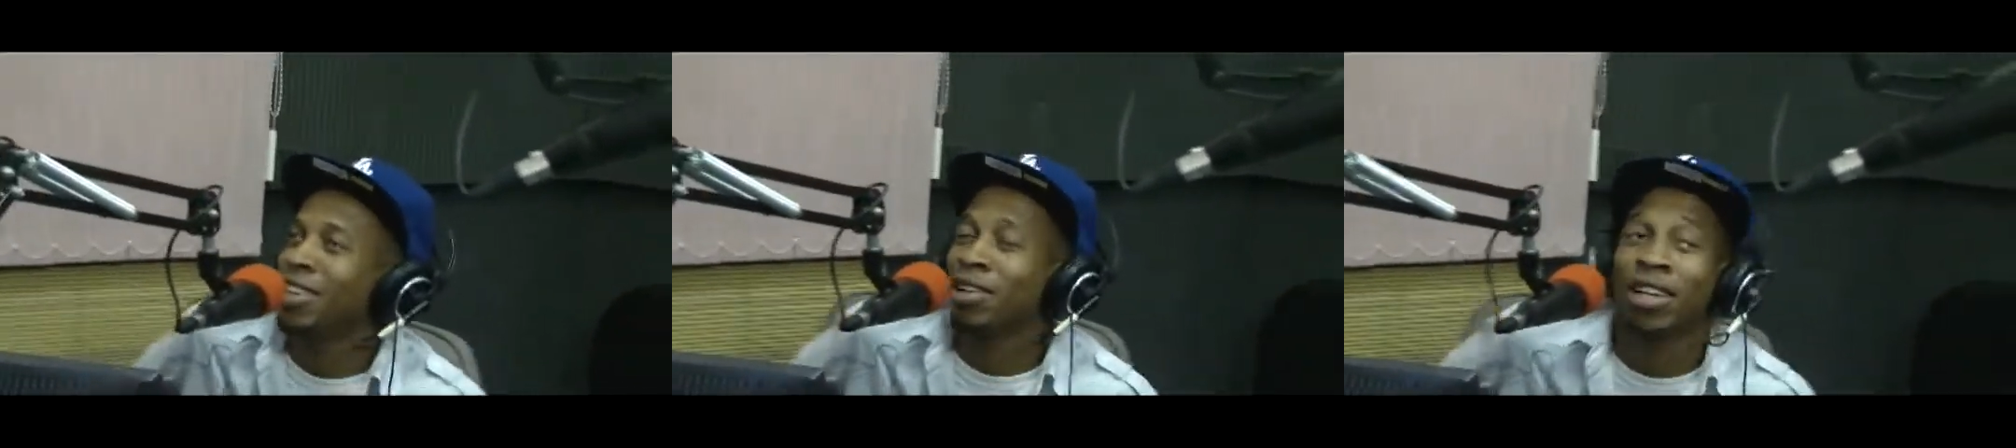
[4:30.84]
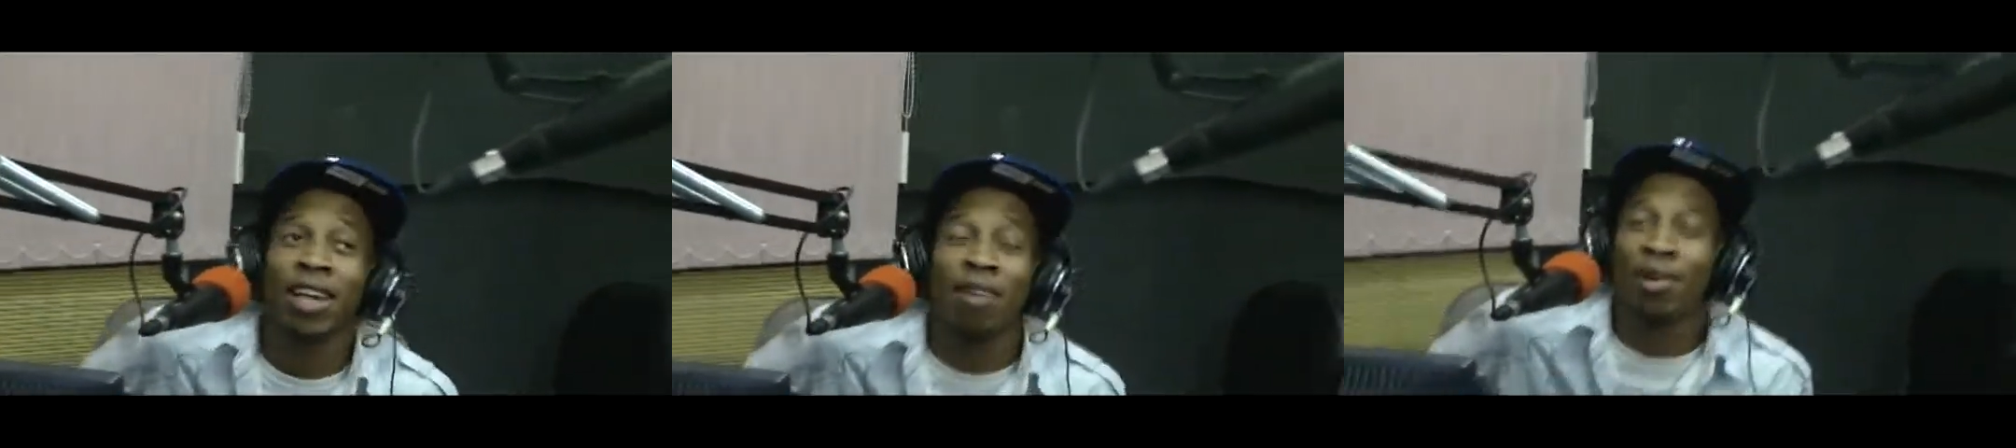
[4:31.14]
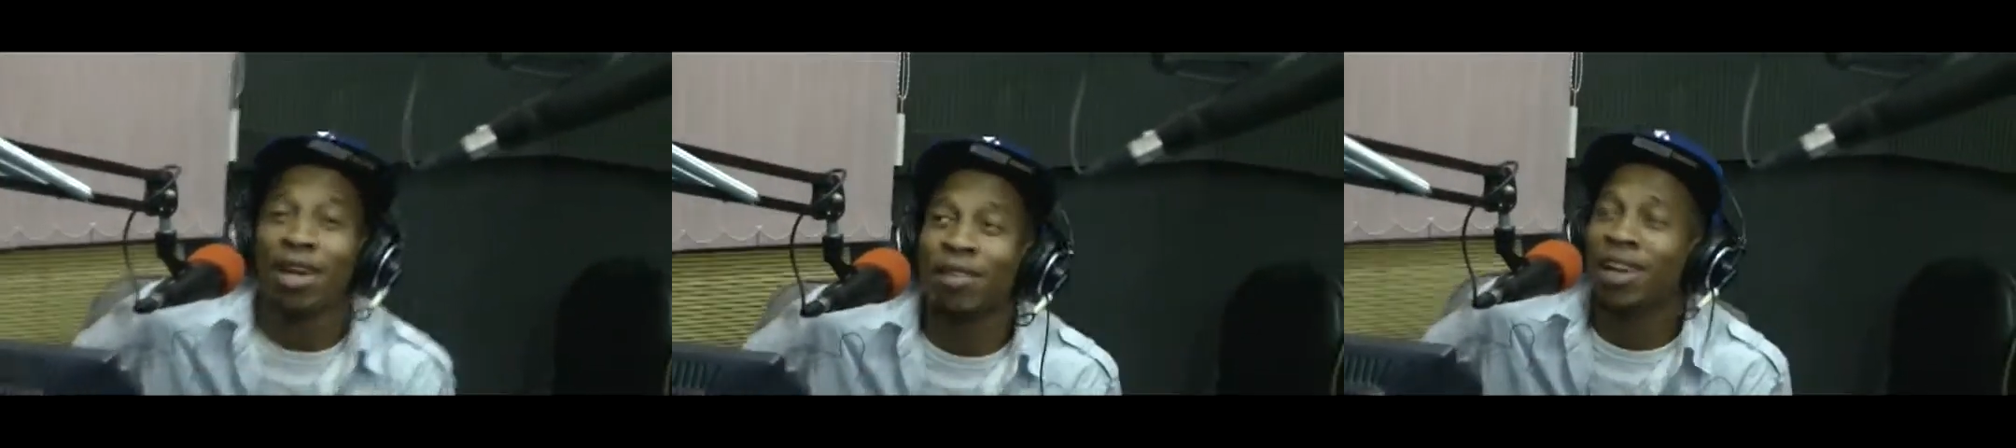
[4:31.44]
The name
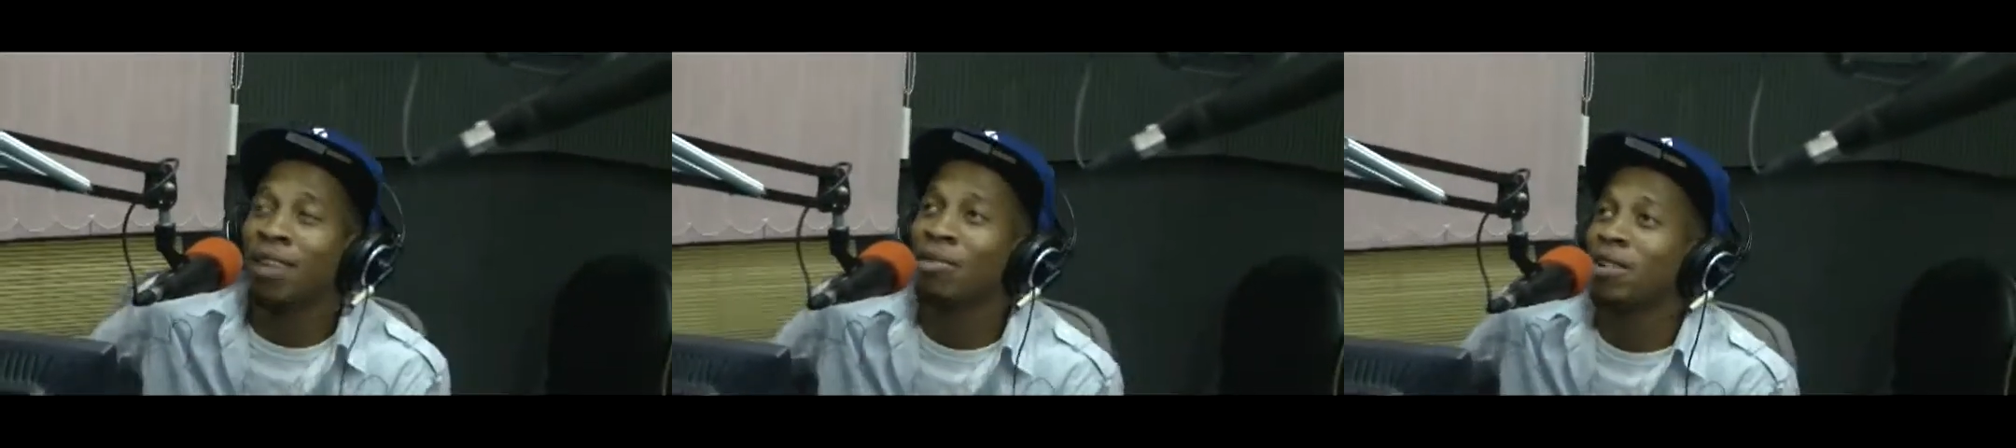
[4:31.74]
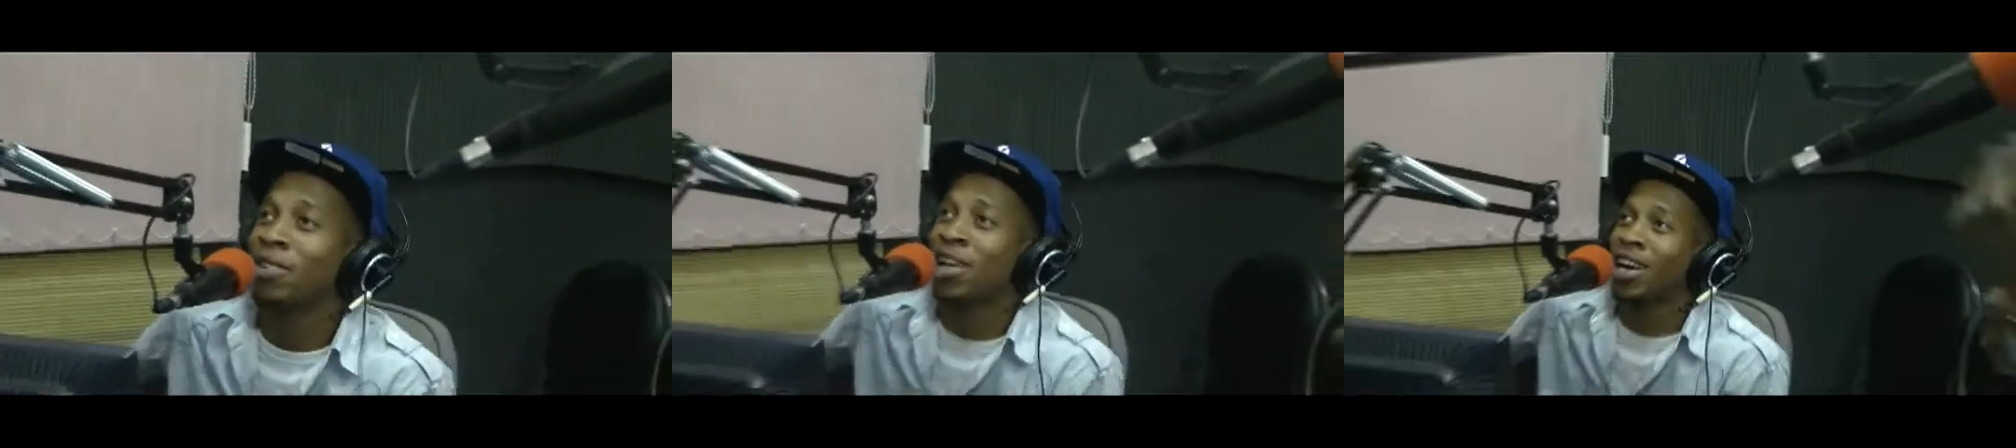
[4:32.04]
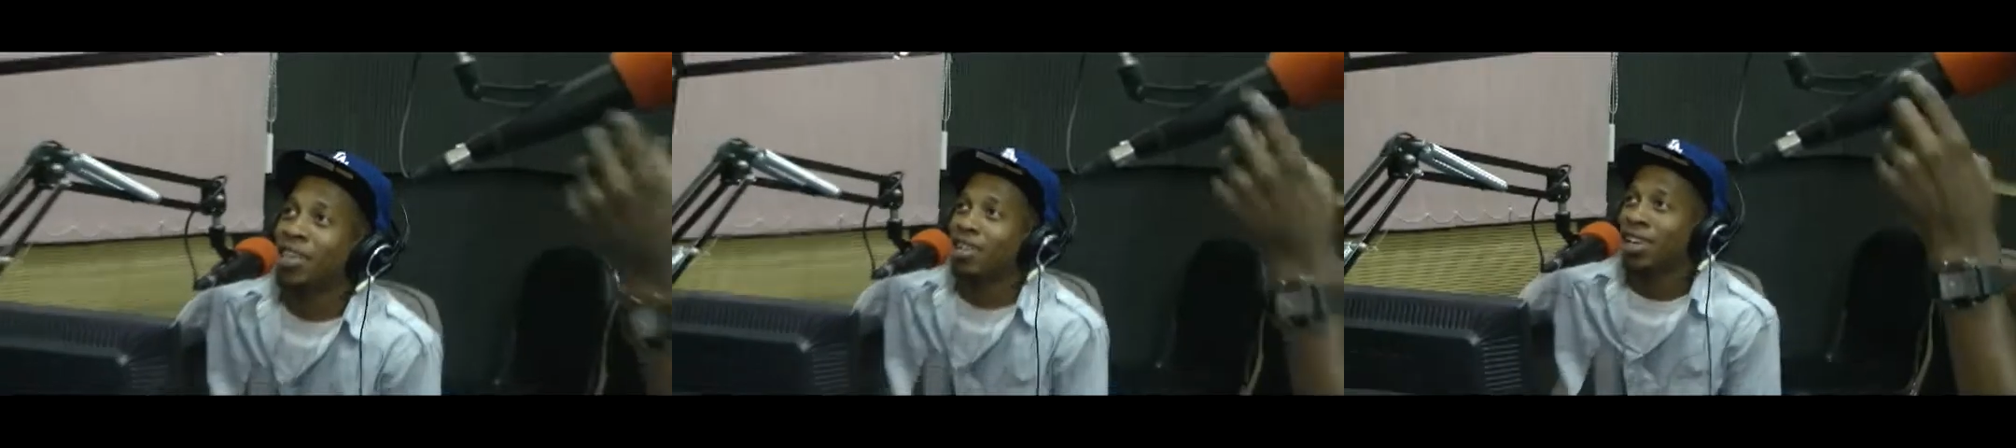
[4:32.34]
Exile the Brave now
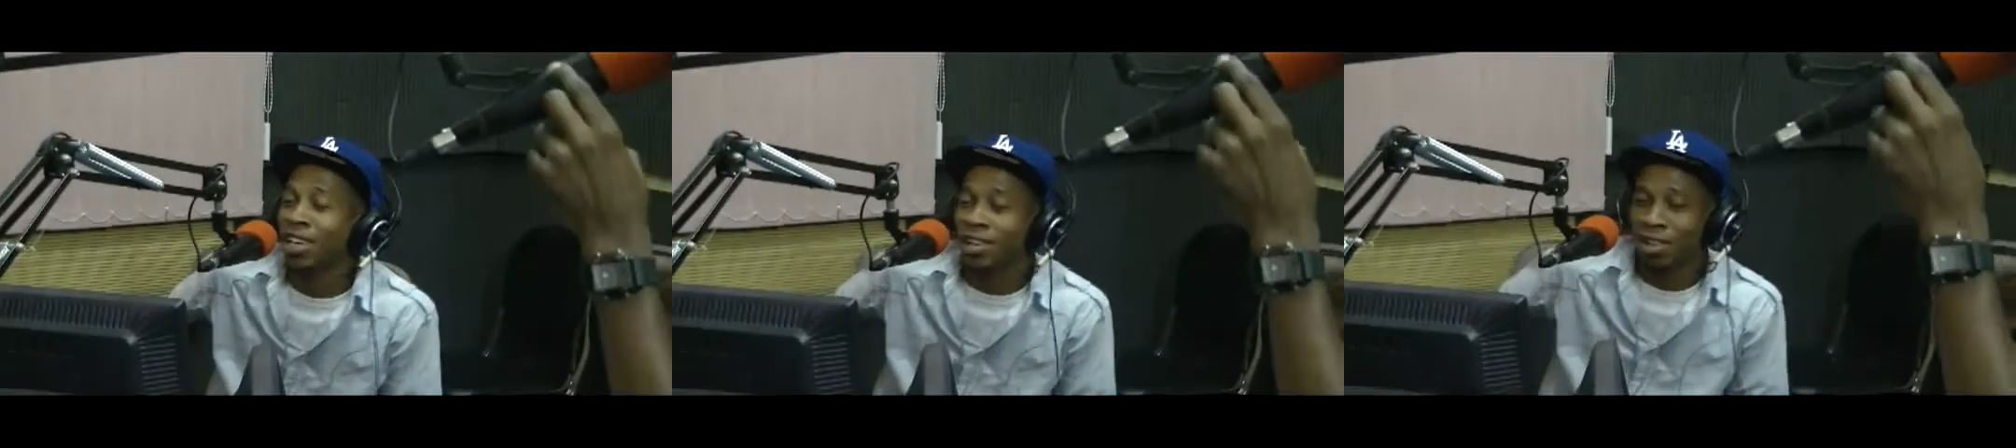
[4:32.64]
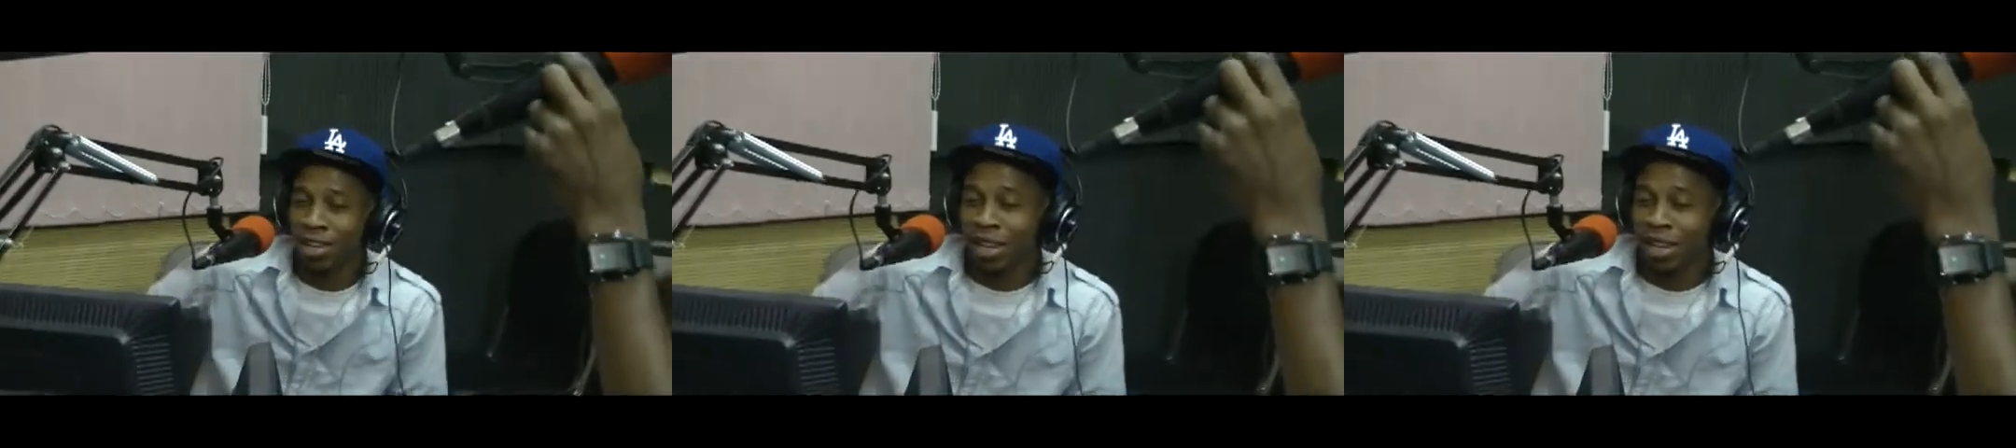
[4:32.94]
actually, you know,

» What you have to do
Leaving each image aside, repeat the listing above exactly.

» Exercise answer
[4:30.84]
[4:31.14]
[4:31.44]
The name
[4:31.74]
[4:32.04]
[4:32.34]
Exile the Brave now
[4:32.64]
[4:32.94]
actually, you know,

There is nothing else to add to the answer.